[シンガポール 2日 ロイター] - シンガポール通産省が発表した第4・四半期の国内総生産(GDP)速報値は前年比3.1%増となり、約4年ぶりの高い伸びだった前四半期の5.4%から減速した。

季節調整済みの前期比年率では2.8%と第3・四半期の9.4%から大きく鈍化した。

ロイターがまとめたエコノミスト予想の中央値は前期比2.9%増、前年比2.7%増だった。

2017年通年の成長率は3.5%と3年ぶりの高い伸びで、政府予想(3.0─3.5%)の上限となった。半導体などの電子部品・製品を中心に海外の需要が改善した。

第4・四半期は非製造業が前年比7.5%増と2016年第4・四半期以来の高い伸びを記録した。通産省によれば、金融、卸売り、小売りなどが好調だった。その一方で製造業は前年比11.5%のマイナス成長となった。第3・四半期は38.0%増だった。

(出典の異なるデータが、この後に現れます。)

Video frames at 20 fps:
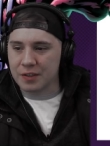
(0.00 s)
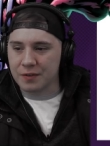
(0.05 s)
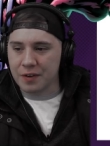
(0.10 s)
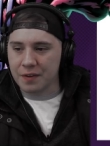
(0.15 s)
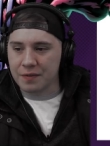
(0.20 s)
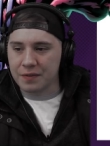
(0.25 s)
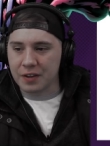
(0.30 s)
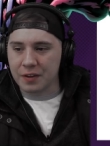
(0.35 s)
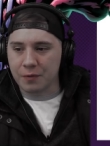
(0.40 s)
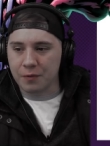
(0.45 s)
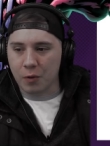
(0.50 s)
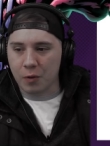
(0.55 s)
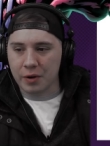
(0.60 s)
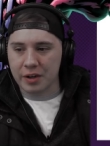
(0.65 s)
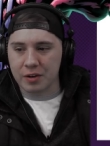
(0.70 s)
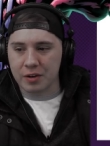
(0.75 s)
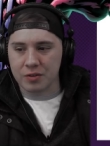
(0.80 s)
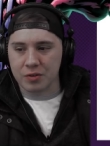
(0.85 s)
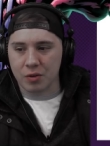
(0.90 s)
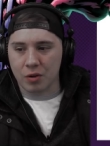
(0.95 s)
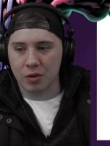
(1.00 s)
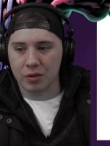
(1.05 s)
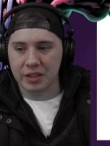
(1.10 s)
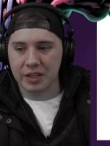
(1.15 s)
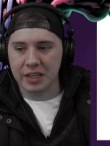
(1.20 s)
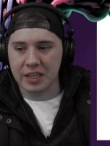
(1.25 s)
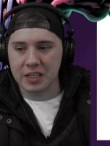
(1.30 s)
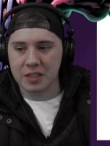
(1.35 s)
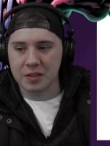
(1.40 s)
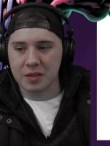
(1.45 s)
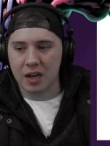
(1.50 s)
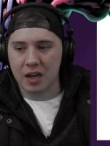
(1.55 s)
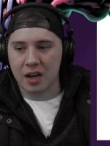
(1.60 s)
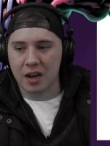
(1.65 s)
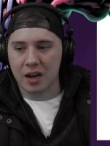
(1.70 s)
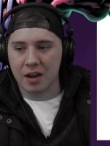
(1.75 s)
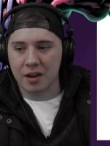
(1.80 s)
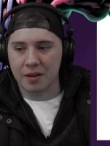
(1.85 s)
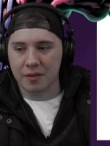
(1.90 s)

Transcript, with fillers: 54 years old, and he's uh,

みずほ銀行(シンガポール)のシニアエコノミスト、ビシュヌ・バラサン氏は「第3・四半期の上方修正など、詳細な中身の方が若干良かった」と指摘した。回復が幾分広がっているとし、金融管理局(MAS、中央銀行)は10月ではなく4月に金融引き締めに動くとの見方に市場は傾いていると述べた。